Быть может, пороки романтизма — лишь неотделимые эксцессы веры в себя?… Юность новаторств сомнительна. Мудрость, расчет и, в итоге, совершенство появляются только в минуту экономии сил.
Как бы то ни было, эпоха сомнений начинается в дни бодлеровской молодости. Готье уже протестует и начинает движение против пренебрежения требованиями формы, против оскудения или нечистоты языка. Вскоре разрозненные усилия Сент-Бева, Флобера, Леконт‑де Лиля противопоставили себя взволнованной легкости, непостоянствам стиля, чрезмерностям наивностей и причуд… Парнасцы и реалисты пойдут на потерю во внешней напряженности, в изобилии, в ораторском движении там, где они выиграют в глубине, в подлинности, в технической и интеллектуальной качественности.
Я скажу, подытоживая, что смена романтизма этими разными «школами» может рассматриваться как смена сознательным действованием действования непроизвольного.
Творения романтизма, в общем, довольно плохо переносят замедленное и уснащенное сопротивлениями чтение взыскательного и утонченного читателя.
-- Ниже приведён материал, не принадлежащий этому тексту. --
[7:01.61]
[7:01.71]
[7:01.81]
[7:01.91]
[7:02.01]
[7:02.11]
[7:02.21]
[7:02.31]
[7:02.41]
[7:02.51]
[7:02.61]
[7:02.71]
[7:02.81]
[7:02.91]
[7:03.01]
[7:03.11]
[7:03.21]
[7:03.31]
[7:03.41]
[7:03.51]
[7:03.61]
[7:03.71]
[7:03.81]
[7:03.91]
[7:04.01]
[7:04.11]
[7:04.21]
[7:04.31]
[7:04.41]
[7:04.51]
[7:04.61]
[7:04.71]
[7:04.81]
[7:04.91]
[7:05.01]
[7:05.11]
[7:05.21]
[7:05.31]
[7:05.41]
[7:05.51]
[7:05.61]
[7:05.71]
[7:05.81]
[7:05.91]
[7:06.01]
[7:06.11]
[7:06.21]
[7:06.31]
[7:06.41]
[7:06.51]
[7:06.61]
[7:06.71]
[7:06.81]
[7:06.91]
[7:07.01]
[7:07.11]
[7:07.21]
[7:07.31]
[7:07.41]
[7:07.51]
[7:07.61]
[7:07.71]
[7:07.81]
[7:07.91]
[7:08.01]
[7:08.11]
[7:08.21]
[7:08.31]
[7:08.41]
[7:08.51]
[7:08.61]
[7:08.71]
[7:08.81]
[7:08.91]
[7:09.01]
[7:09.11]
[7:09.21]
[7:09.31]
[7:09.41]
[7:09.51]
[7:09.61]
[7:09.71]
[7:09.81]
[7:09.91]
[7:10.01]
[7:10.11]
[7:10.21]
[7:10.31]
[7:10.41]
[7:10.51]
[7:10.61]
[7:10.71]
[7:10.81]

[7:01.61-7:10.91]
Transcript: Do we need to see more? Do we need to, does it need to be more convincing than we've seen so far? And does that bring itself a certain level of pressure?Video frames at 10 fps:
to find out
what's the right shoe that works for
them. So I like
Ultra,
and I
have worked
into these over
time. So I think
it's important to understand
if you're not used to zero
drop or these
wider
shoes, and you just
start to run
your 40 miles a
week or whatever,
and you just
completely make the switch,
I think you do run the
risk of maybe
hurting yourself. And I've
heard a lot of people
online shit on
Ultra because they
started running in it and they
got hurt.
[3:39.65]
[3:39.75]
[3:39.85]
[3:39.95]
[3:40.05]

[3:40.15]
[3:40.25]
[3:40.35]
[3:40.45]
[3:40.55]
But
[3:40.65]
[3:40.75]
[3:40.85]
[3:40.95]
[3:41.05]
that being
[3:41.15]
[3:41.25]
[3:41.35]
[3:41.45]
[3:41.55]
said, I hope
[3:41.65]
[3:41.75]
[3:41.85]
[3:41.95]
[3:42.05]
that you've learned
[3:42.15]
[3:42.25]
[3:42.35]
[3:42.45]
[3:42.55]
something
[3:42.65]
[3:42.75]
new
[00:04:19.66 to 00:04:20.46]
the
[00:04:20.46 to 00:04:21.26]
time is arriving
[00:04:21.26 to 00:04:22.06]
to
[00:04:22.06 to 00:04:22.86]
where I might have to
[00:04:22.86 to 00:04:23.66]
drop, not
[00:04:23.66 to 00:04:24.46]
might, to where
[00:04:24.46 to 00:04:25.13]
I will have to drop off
Таким читателем был Бодлер. У Бодлера была величайшая корысть, корысть жизненная, — отыскать, выявить, преувеличить все слабости и изъяны романтизма, рассмотрев их вплотную в произведениях и в личностях его наиболее великих представителей. Романтизм стоит в зените — мог сказать он себе, — следовательно, ему конец; и он мог глядеть на богов и полубогов этого времени тем взглядом, каким Талейран и Меттерних в 1807 году странно смотрели на властелина вселенной…
Бодлер смотрел на Виктора Гюго; не будет чрезмерно трудным восстановить то, что он думал о нем. Гюго царствовал; он оставил Ламартина позади себя достоинствами бесконечно более могущественной и более точной материальности. Обширная протяженность его словаря, многообразие его ритмов, преизбыточность его образов погребали под собой любую соперничающую поэзию. Но его творчество не раз отдавало дань вульгарности, терялось в вещательном краснобайстве и в бесконечных апострофах. Он жеманничал с чернью, он препирался с богом. Простоватость его философии, диспропорция и неумеренность построений, чистое противоречие между блистательными околичностями и хрупкостью обоснований, непостоянством целого, — наконец, все то, что могло отталкивать и, следовательно, обучать и направлять к личному, будущему своему искусству молодого и неумолимого исследователя, — все это Бодлер должен был взять себе на заметку и от восхищения, которое вызывало в нем чудодейственное дарование Гюго, отделить засоренность, неосторожность, уязвимые стороны его творчества, — иными словами, возможности жизни и надежды на славу, которые такой великий мастер оставлял на долю других.
Ежели прибегнуть к кое‑какому лукавству и к несколько большей ухищренности, чем это приличествует, то было бы крайне соблазнительно сблизить поэзию Виктора Гюго с бодлеровской, дабы представить эту последнюю точным дополнением той. Но я не стану настаивать. Очевидно и так, что Бодлер искал того, чего не делал Гюго; что он уклонялся от всех эффектов, где Виктор Гюго был непобедим; что он вернулся к просодии менее свободной и нарочито далекой от прозы; что он искал и почти всегда умел дать ощущение сдержанной прелести, неоценимое и как бы трансцендентное качество некоторых поэм, — но качество, встречающееся скупо, да и редко в чистом виде, в огромном творчестве Виктора Гюго.